From: JeffleXu <[email protected]>
To: Mike Snitzer <[email protected]>
Cc: [email protected], [email protected],
[email protected]
Subject: Re: [dm-devel] [PATCH RFC 6/7] block: track cookies of split bios for bio-based device
Date: Tue, 12 Jan 2021 13:46:59 +0800 [thread overview]
Message-ID: <[email protected]> (raw)
In-Reply-To: <[email protected]>
On 1/9/21 1:26 AM, Mike Snitzer wrote:
> On Thu, Jan 07 2021 at 10:08pm -0500,
> JeffleXu <[email protected]> wrote:
>
>> Thanks for reviewing.
>>
>>
>> On 1/8/21 6:18 AM, Mike Snitzer wrote:
>>> On Wed, Dec 23 2020 at 6:26am -0500,
>>> Jeffle Xu <[email protected]> wrote:
>>>
>>>> This is actuaaly the core when supporting iopoll for bio-based device.
>>>>
>>>> A list is maintained in the top bio (the original bio submitted to dm
>>>> device), which is used to maintain all valid cookies of split bios. The
>>>> IO polling routine will actually iterate this list and poll on
>>>> corresponding hardware queues of the underlying mq devices.
>>>>
>>>> Signed-off-by: Jeffle Xu <[email protected]>
>>>
>>> Like I said in response to patch 4 in this series: please fold patch 4
>>> into this patch and _really_ improve this patch header.
>>>
>>> In particular, the (ab)use of bio_inc_remaining() needs be documented in
>>> this patch header very well.
>>>
>>> But its use could easily be why you're seeing a performance hit (coupled
>>> with the extra spinlock locking and list management used). Just added
>>> latency and contention across CPUs.
>>
>> Indeed bio_inc_remaining() is abused here and the code seems quite hacky
>> here.
>>
>> Actually I'm regarding implementing the split bio tracking mechanism in
>> a recursive way you had ever suggested. That is, the split bios could be
>> maintained in an array, which is allocated with 'struct dm_io'. This way
>> the overhead of spinlock protecting the &root->bi_plist may be omitted
>> here. Also the lifetime management may be simplified somehow. But the
>> block core needs to fetch the per-bio private data now, just like what
>> you had ever suggested before.
>>
>> How do you think, Mike?
>
> Yes, using per-bio-data is a requirement (we cannot bloat 'struct bio').
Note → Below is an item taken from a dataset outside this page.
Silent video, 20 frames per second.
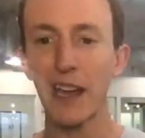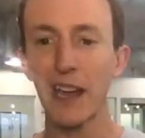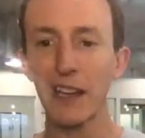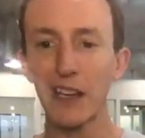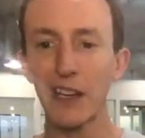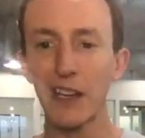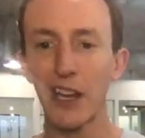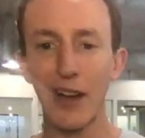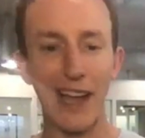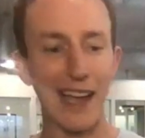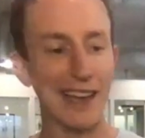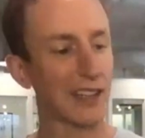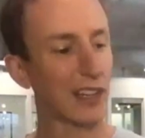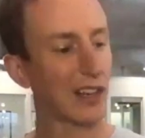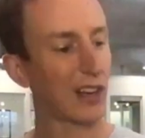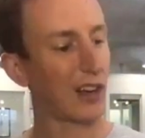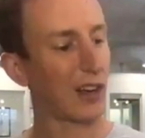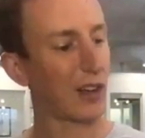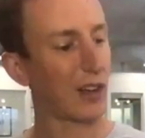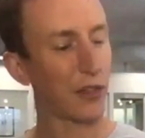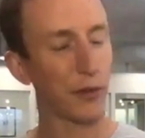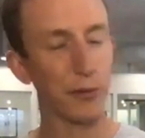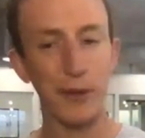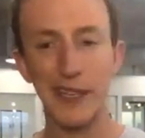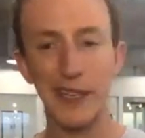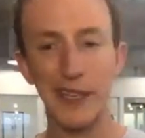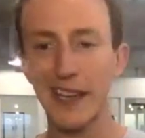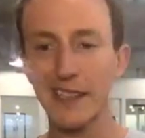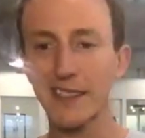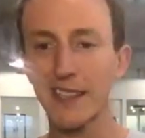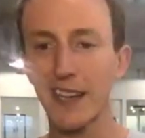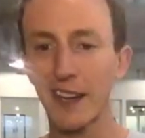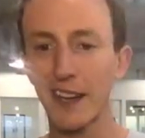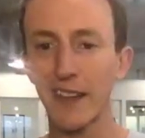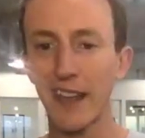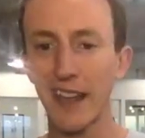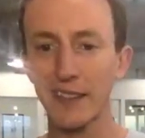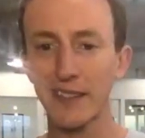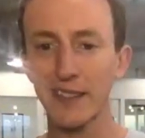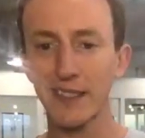You know, I had to call 3 days in
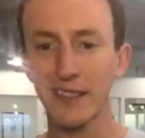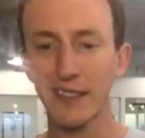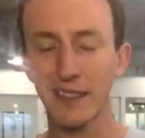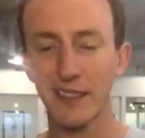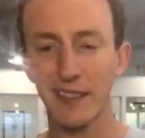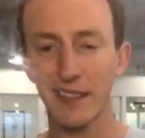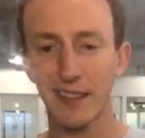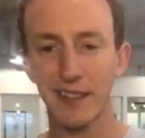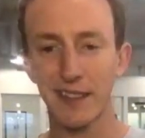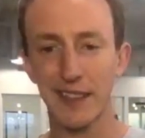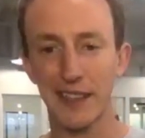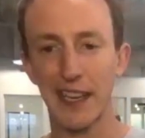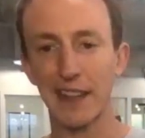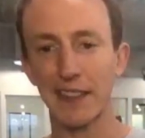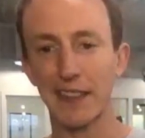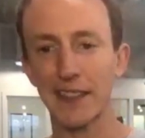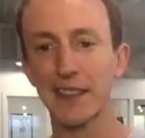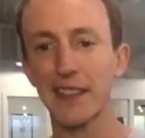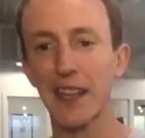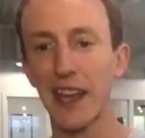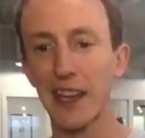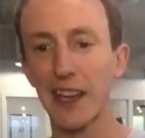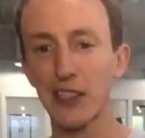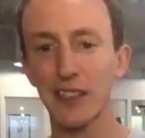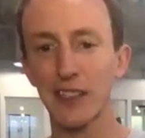advance to get this cash.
Agreed. Then MD will need some refactor to support IO polling, if
possible, since just like I mentioned in patch 0 before, MD doesn't
allocate extra clone bio, and just re-uses the original bio structure.
>
> As for using an array, how would you index the array?
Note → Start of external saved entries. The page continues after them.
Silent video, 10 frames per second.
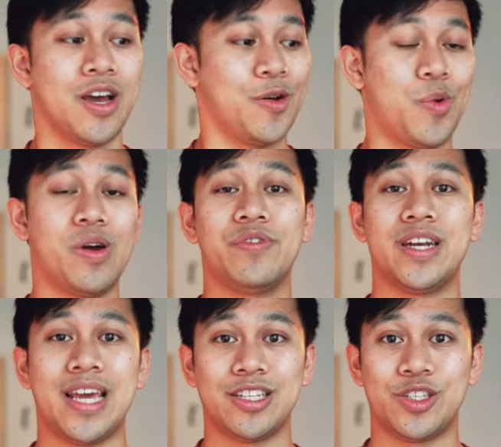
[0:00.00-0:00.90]

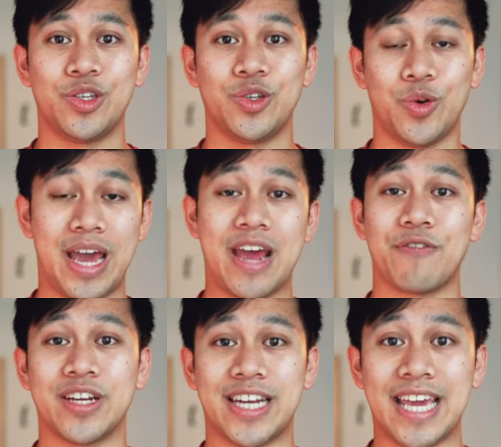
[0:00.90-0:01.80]
woven into your
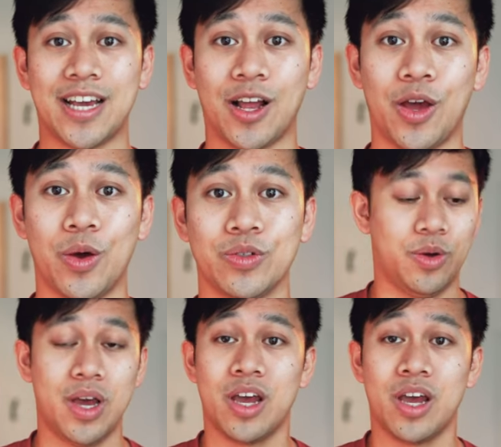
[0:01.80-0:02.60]
everyday clothes.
The 'array' here is not an array of 'struct blk_mq_hw_ctx *' maintained
in struct dm_table as you mentioned. Actually what I mean is to maintain
an array of struct dm_poll_data (or something like that, e.g. just
struct blk_mq_hw_ctx *) in per-bio private data. The size of the array
just equals the number of the target devices.
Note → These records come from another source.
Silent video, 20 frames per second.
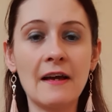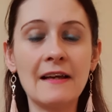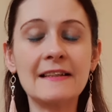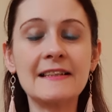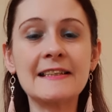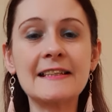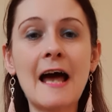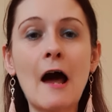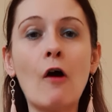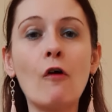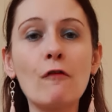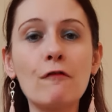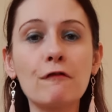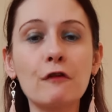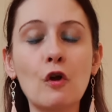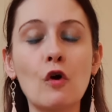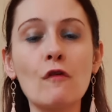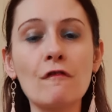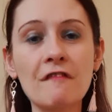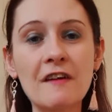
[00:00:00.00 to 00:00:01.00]

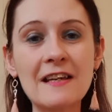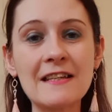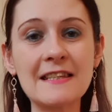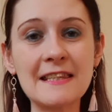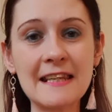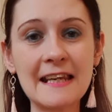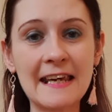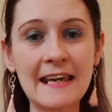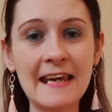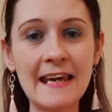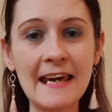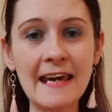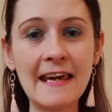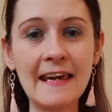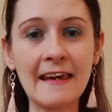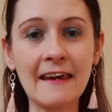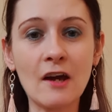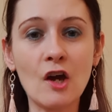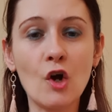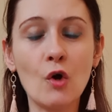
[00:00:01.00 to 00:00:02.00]
Self-love is the
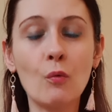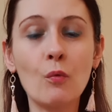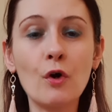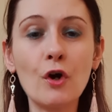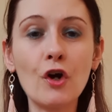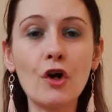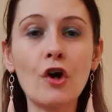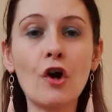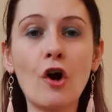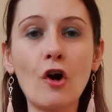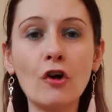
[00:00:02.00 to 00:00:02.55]
key. Work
For example, for the following device stack,
>>
>> Suppose we have the following device stack hierarchy, that is, dm0 is
>> stacked on dm1, while dm1 is stacked on nvme0 and nvme1.
>>
>> dm0
>> dm1
>> nvme0 nvme1
>>
>>
>> Then the bio graph is like:
>>
>>
>> +------------+
>> |bio0(to dm0)|
>> +------------+
>> ^
>> | orig_bio
>> +--------------------+
>> |struct dm_io A |
>> +--------------------+ bi_private ----------------------
>> |bio3(to dm1) |------------>|bio1(to dm1) |
>> +--------------------+ +--------------------+
>> ^ ^
>> | ->orig_bio | ->orig_bio
>> +--------------------+ +--------------------+
>> |struct dm_io | |struct dm_io B |
>> ---------------------- ----------------------
>> |bio2(to nvme0) | |bio4(to nvme1) |
>> +--------------------+ +--------------------+
>>
An array of struct blk_mq_hw_ctx * is maintained in struct dm_io B.
struct blk_mq_hw_ctx * hctxs[2];
The array size is two since dm1 maps to two target devices (i.e. nvme0
and nvme1). Then hctxs[0] points to the hw queue of nvme0, while
hctxs[1] points to the hw queue of nvme1.
This mechanism supports arbitrary device stacking. Similarly, an array
of struct blk_mq_hw_ctx * is maintained in struct dm_io A. The array
size is one since dm0 only maps to one target device (i.e. dm1). In this
case, hctx[0] points to the struct dm_io of the next level, i.e. struct
dm_io B.
But I'm afraid the implementation of this style may be more complex.
>> struct node {
>> struct blk_mq_hw_ctx *hctx;
>> blk_qc_t cookie;
>> };
>
> Needs a better name, think I had 'struct dm_poll_data'
Sure, the name here is just for example.
>
>> Actually currently the tracking objects are all allocated with 'struct
>> bio', then the lifetime management of the tracking objects is actually
>> equivalent to lifetime management of bio. Since the returned cookie is
>> actually a pointer to the bio, the refcount of this bio must be
>> incremented, since we release a reference to this bio through the
>> returned cookie, in which case the abuse of the refcount trick seems
>> unavoidable? Unless we allocate the tracking object individually, then
>> the returned cookie is actually pointing to the tracking object, and the
>> refcount is individually maintained for the tracking object.
>
> The refcounting and lifetime of the per-bio-data should all work as is.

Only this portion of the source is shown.